Our concert hall was actually joined to the Emirates Mall; a convenient 10 minute air-conditioned walk from our hotel. Named the Dubai Community and Arts Centre, the hall seated around 600 people. Our concert had been widely publicized around Dubai, especially towards the expat community - we were pleasantly surprised to find that our audience almost filled the hall. The concert was very well organized, and the audience was warm and enthusiastic. Our program was Haydn E major, Mendelssohn C minor, Kats-Chernin Spirit and the Maiden and Ravel Trio. The audience really seemed to appreciate the program; their applause resulted in an encore of the Andante movement of Mendelssohn’s D minor trio. We enjoyed meeting many of the friendly audience members after the concert, followed by a delicious dinner with some of the committee members.
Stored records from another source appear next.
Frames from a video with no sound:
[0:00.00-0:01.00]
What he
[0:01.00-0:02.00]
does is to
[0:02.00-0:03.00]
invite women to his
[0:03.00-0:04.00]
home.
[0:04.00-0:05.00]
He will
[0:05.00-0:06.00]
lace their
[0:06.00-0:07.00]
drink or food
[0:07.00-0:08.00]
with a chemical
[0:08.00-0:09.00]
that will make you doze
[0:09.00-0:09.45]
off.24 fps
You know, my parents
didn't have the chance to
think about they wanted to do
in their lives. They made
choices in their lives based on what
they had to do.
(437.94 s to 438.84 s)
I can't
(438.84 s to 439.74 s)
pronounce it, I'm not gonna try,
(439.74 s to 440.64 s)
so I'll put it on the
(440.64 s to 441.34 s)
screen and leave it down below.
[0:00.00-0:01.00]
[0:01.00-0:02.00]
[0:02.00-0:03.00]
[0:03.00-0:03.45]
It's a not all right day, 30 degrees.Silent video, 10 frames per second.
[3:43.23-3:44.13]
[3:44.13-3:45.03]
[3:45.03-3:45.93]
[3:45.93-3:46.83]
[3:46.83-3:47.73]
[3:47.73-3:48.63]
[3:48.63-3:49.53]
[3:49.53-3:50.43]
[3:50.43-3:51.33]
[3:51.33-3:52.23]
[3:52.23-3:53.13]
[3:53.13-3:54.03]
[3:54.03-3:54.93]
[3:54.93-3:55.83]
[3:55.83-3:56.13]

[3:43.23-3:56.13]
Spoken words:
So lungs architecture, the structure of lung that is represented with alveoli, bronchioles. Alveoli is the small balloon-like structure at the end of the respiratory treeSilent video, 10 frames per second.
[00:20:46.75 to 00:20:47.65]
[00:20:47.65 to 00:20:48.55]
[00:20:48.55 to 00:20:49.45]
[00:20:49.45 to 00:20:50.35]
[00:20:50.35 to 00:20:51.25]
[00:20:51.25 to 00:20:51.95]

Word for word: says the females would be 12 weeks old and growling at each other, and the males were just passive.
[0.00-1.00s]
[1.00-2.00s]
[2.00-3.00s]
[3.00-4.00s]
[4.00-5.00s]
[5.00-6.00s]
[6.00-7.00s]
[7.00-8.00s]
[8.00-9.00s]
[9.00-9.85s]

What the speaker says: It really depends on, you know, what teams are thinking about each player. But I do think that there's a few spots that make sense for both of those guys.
The following day, we packed our bags for the last time and headed off to the airport. We had been very lucky with every flight on this tour - aside from one Jetstar flight where we weren’t allowed to bring our instruments on board (despite having purchased extra seats), we had no hitches at all with our travel this trip. All our planes ran on time, we didn’t miss any connections, and no bags got lost. Until our very last flight back to Germany… Our plane was delayed on the tarmac, because they couldn’t get the plane “unplugged” from the landing dock. One hour ticked by, then another, then another, until we realized that we were in danger of missing the last connecting train from Hamburg back to Berlin that evening, so could potentially be stranded at Hamburg Airport. “Don’t worry,” Emirates staff assured us, “they’ll sort something out for you when you land in Hamburg, since you bought the rail-and-fly tickets through us.” Sure enough, our plane landed four hours late, around 11pm, and the last train (and the last bus) to Berlin had long gone. And after some lengthy discussions with Emirates, we realised we were all on our own. We quickly booked into ourselves into a dingy little hotel at Hamburg train station just before it closed. But all’s well that ends well - we discovered one a great little pizza restaurant right next to our hotel and finished up our tour with a delicious midnight feast - not such a glamourous ending to the tour, but a tasty one!
An early train the following morning brought us finally home to Berlin. It felt good to be back home and finally unpack the suitcases, after over 6 weeks away. Spring time has finally arrived in Berlin, and the trees are just beginning to grow leaves. It’s a nice change from the freezing, grey winter that we left behind in March.
So, what next? Well, we have just met up with Martin, and we’re happy to report that his broken wrist has healed up nicely, and he’s back to playing the cello again. It will be interesting to play with him again and see how much Ben and I have changed from the experience of playing with two new cellists. We will begin rehearsals next week for our next program (Tchaikovsky piano trio - so exciting!) and we have some concerts in Lithuania, Switzerland coming up, plus a new CD recording to make - we’re about to record the complete piano trios by Elena Kats-Chernin. And there’s also a lot to organize for our next Australian tour in July and August. We can’t wait to come back!